David Bowie Dies At 69

David Bowie

The legendary singer David Bowie died on January 10th at the age of 69

His son, film director Duncan Jones (also known as Zowie Bowie) confirmed the sad news on twitter and a statement was issued on his social media accounts.

“David Bowie died peacefully today surrounded by his family after a courageous 18-month battle with cancer,” it said, asking for privacy for his family.

The iconic musician known for musical innovation and experimentation with his image died 18 months after being diagnosed with cancer

Tributes have been paid from around the world to the “extraordinary artist” whose last album was released only days ago.

Bowie’s first wife Angie, who is currently appearing on Celebrity Big Brother is to be informed of the sad news later today, and will then be allowed to decide whether or not she will continue appearing in the reality show.

Bowie’s albums over the decades produced a string of hits including, Starman, Changes, Life on Mars, Ashes to Ashes and of course space oddity (below):

‘And the stars look very different today’

The Guardian reports: He was known for experimenting across diverse musical genres, and for his alter egos Ziggy Stardust, Aladdin Sane and the Thin White Duke. He also had a notable acting career.

His latest album, Blackstar, was released last week to coincide with his 69th birthday, and had received widespread critical acclaim.

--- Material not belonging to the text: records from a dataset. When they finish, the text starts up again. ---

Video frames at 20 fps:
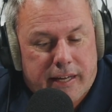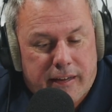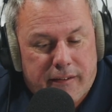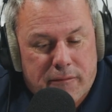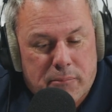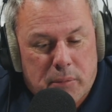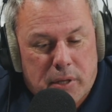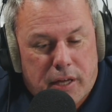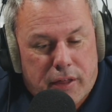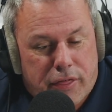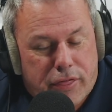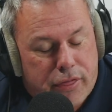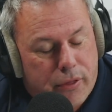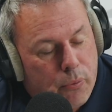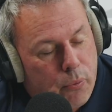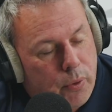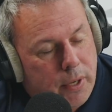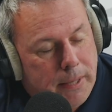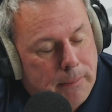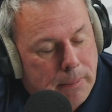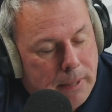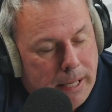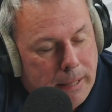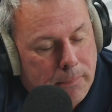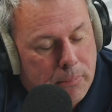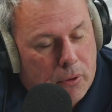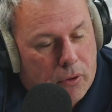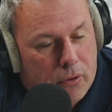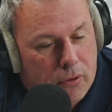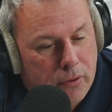give me 3
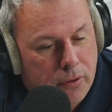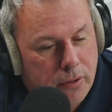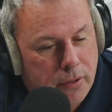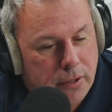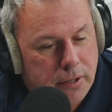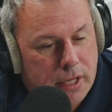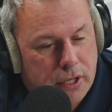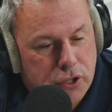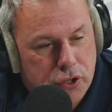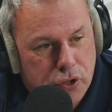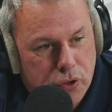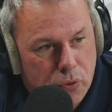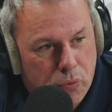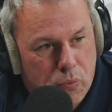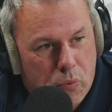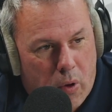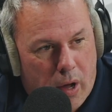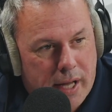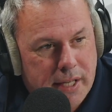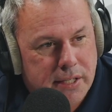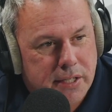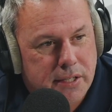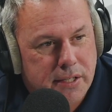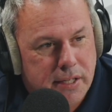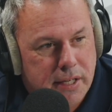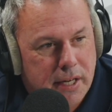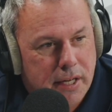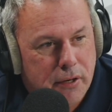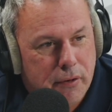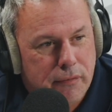people that you want
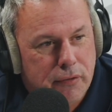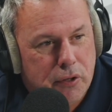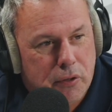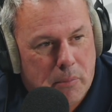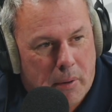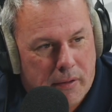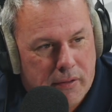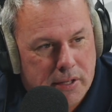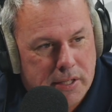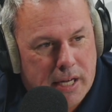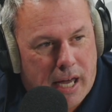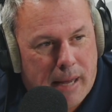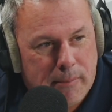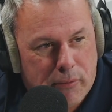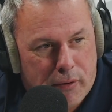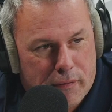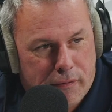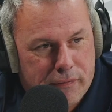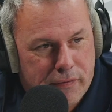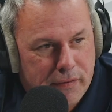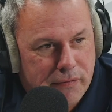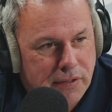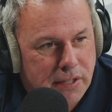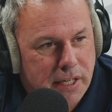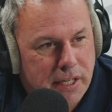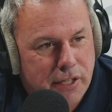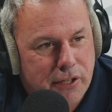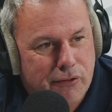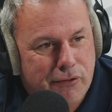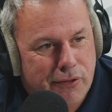to interview by the time you're
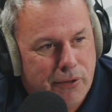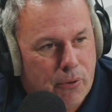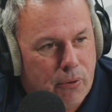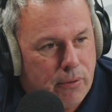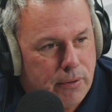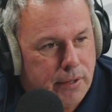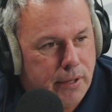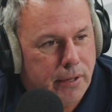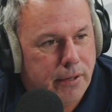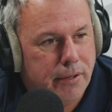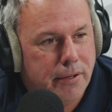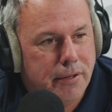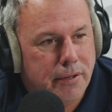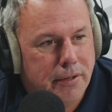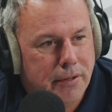15 years old.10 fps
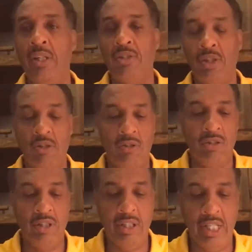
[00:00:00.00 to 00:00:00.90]

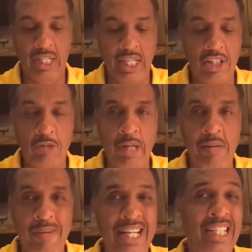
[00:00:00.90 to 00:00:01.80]
So that let us
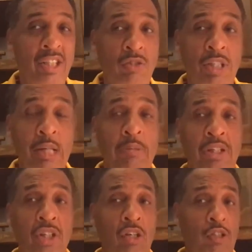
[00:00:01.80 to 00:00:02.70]
make man our own
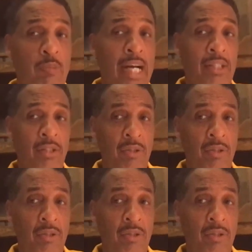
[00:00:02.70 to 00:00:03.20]
image goes back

Blackstar was the first Bowie album not to feature a picture of him on the cover: instead, a stylised black star heralded a darker work. On re-examination, there is much in Blackstar to suggest Bowie was saying goodbye, particularly the track Lazarus and the video for the title track, which opens with the image of a dead spaceman.

Tributes were paid on social media. In a heartfelt Facebook post, Tony Visconti, who produced a series of Bowie’s albums, including Young Americans and his seminal Berlin trilogy, Low, Heroes and Lodger, wrote: “He always did what he wanted to do. And he wanted to do it his way and he wanted to do it the best way. His death was no different from his life – a work of art.

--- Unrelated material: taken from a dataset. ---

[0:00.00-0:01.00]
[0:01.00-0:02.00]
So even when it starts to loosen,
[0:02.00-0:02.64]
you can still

“He made Blackstar for us, his parting gift. I knew for a year this was the way it would be. I wasn’t, however, prepared for it. He was an extraordinary man, full of love and life. He will always be with us. For now, it is appropriate to cry.”

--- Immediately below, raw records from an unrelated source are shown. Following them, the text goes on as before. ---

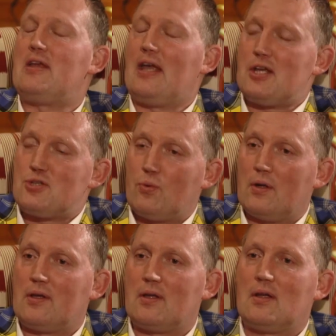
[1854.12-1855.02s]
and yes,
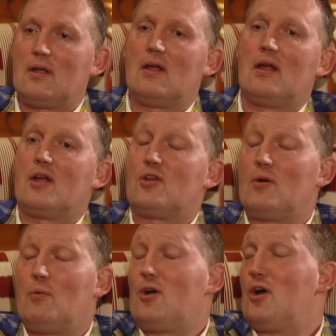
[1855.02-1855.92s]
we've
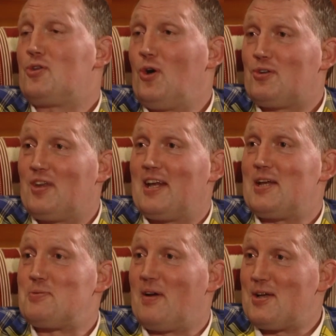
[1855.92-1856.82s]
got a doctorate
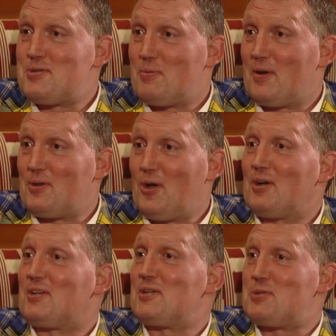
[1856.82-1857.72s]
as well, so we're a
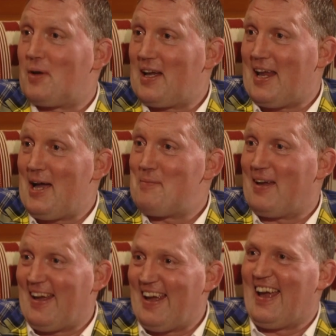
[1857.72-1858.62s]
doctor, so we can help
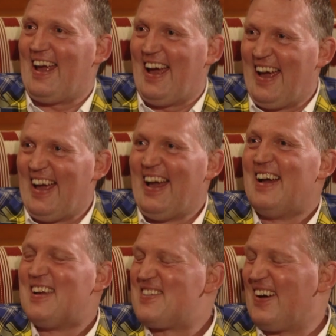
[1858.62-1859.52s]
you.
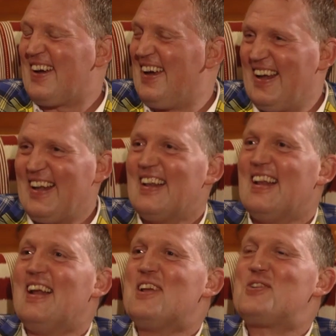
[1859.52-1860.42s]
Yeah. Sorry.
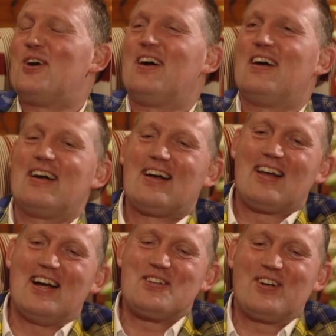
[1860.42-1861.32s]
So
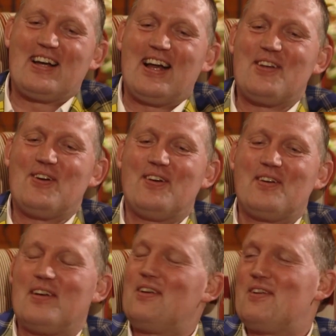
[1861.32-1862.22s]
Glasgow
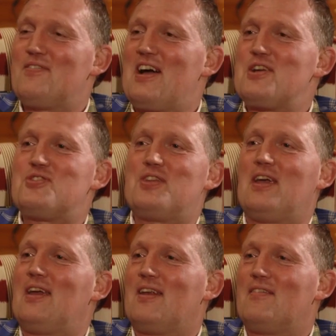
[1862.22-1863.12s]
Caledon
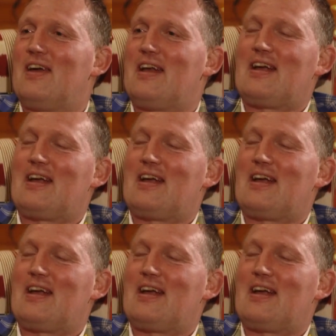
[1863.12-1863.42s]
University veryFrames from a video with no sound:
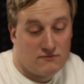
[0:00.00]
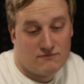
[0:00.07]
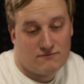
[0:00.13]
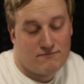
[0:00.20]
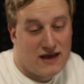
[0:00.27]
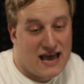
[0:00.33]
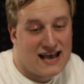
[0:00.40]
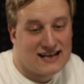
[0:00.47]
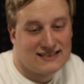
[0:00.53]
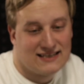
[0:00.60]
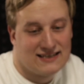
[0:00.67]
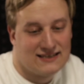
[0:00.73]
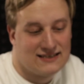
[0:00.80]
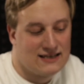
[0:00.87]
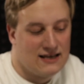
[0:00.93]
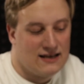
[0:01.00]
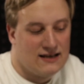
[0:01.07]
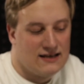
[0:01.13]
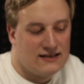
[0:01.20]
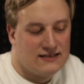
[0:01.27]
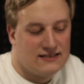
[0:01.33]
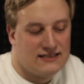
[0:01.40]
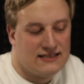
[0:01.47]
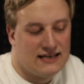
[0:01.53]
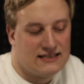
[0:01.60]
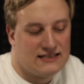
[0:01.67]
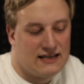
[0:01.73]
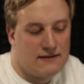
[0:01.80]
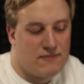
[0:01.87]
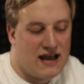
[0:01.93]
passes,
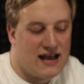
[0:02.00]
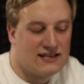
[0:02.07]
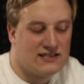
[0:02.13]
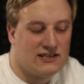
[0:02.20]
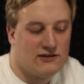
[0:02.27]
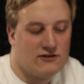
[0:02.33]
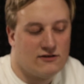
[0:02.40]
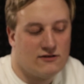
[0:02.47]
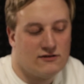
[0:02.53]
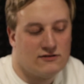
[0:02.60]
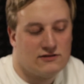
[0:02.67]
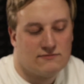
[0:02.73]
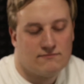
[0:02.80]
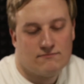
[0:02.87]
60 passing yards,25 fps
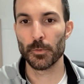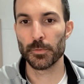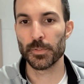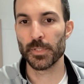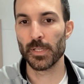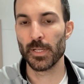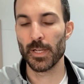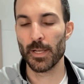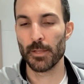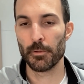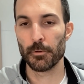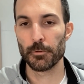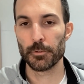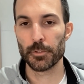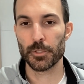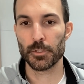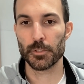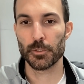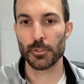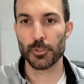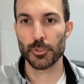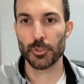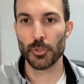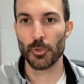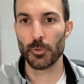together just
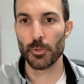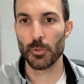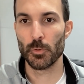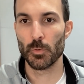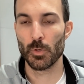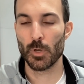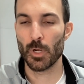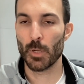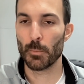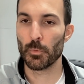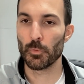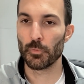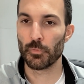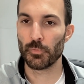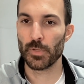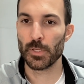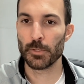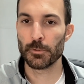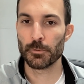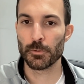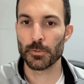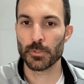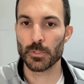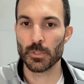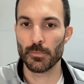to show you a couple
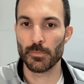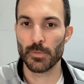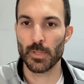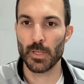features of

The producer Brian Eno, who collaborated with Bowie on the Berlin albums, tweeted simply: “Words cannot express: RIP David Bowie”.

Ricky Gervais, the comedian and actor who convinced the famously private Bowie to star as himself in an episode of the 2006 sitcom Extras, wrote: “I just lost a hero. RIP David Bowie”.
The rock guitarist Joel Madden, quoting Changes, wrote simply: “Turn and face the strange”.

The rapper Kanye West said: “David Bowie was one of my most important inspirations, so fearless, so creative, he gave us magic for a lifetime.”
The British prime minister, David Cameron, said: “I grew up listening to and watching the pop genius David Bowie. He was a master of re-invention, who kept getting it right. A huge loss.”

An hour after the news broke, fans began to gather near his apartment on Lafayette Street in the Soho district of New York. The first, Kate Corman, left a candle and flowers. “First Lou Reed, now David Bowie. It’s so sad. Unbelievable. New York is really over now,” she said.
‎At Puckfair, a bar across the street from Bowie’s apartment and frequented by the singer, the barman played a string of his hits – Jean Genie, Let’s Dance and Heroes. “It’s hard to put into words what he gave us in his songs,” said late-night drinker Bill Marlborough. “If you don’t feel it, I can’t explain.”